Saved data entries:
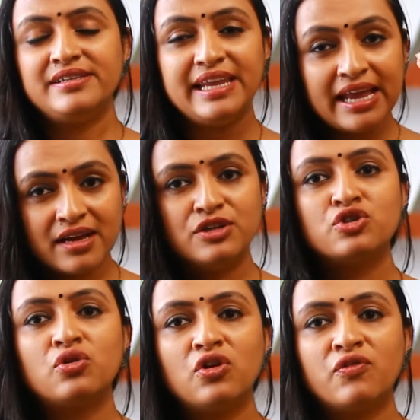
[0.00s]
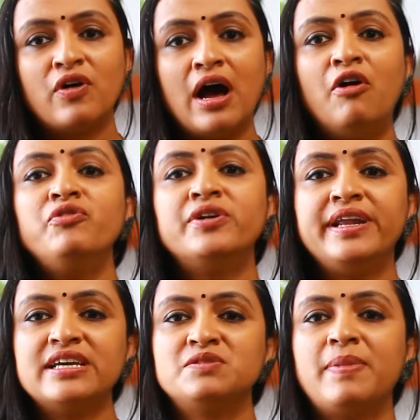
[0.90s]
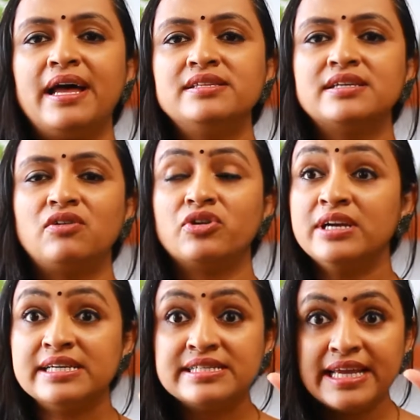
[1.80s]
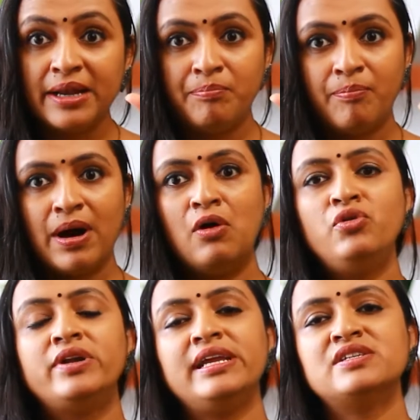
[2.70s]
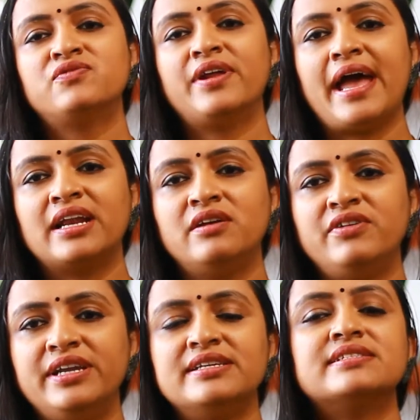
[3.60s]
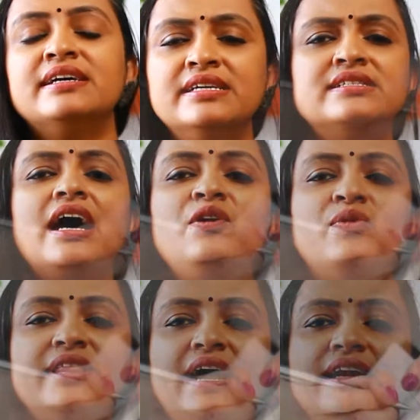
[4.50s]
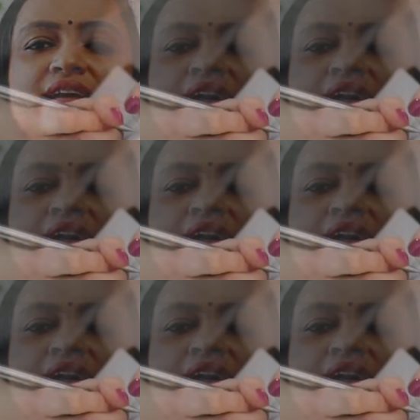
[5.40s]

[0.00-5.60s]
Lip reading: Take control of how your day spans out. Set boundaries for activities. Start with that.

_Task brief_
Would you give the entries above again verbatim, omitting the images they contain?

_Answer space_
[0.00s]
[0.90s]
[1.80s]
[2.70s]
[3.60s]
[4.50s]
[5.40s]

[0.00-5.60s]
Lip reading: Take control of how your day spans out. Set boundaries for activities. Start with that.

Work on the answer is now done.